━━━ DATA SUPPLIED
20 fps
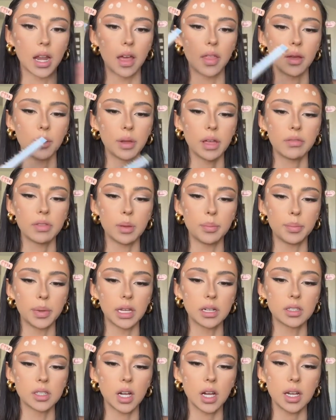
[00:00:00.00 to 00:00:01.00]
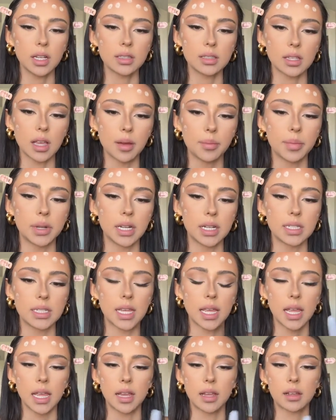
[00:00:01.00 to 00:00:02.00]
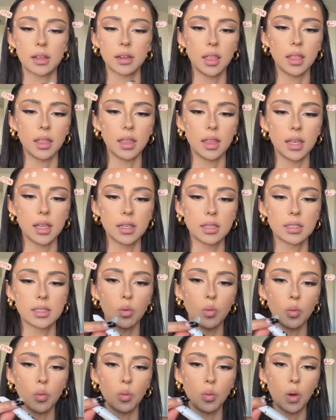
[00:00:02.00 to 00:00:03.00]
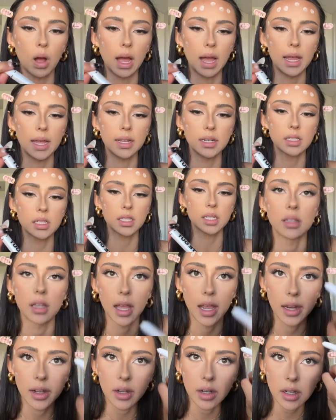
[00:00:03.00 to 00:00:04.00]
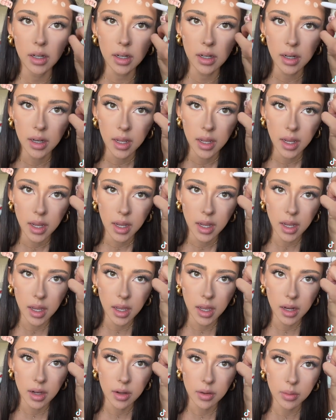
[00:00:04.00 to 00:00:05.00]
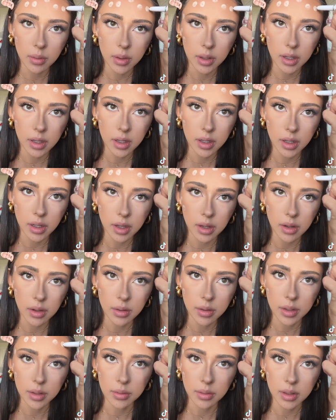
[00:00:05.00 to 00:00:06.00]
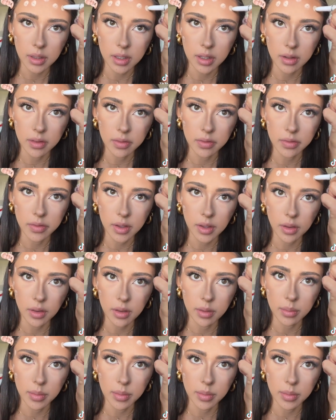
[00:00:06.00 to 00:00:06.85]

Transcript: that we have the big dots, I'm gonna take this white liner, and we're gonna go and we're gonna fill them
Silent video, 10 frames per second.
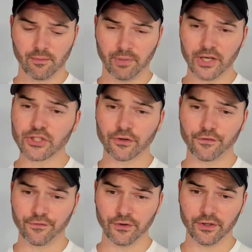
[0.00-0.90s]
place your
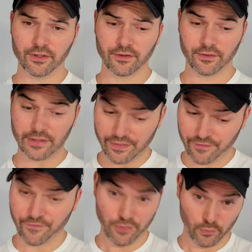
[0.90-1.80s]
foot
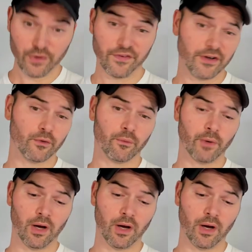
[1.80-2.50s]
3 finger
━━━━━━
PROMPT
Give back the material word for word, without images.

ANSWER SECTION
20 fps
[00:00:00.00 to 00:00:01.00]
[00:00:01.00 to 00:00:02.00]
[00:00:02.00 to 00:00:03.00]
[00:00:03.00 to 00:00:04.00]
[00:00:04.00 to 00:00:05.00]
[00:00:05.00 to 00:00:06.00]
[00:00:06.00 to 00:00:06.85]

Transcript: that we have the big dots, I'm gonna take this white liner, and we're gonna go and we're gonna fill them
Silent video, 10 frames per second.
[0.00-0.90s]
place your
[0.90-1.80s]
foot
[1.80-2.50s]
3 finger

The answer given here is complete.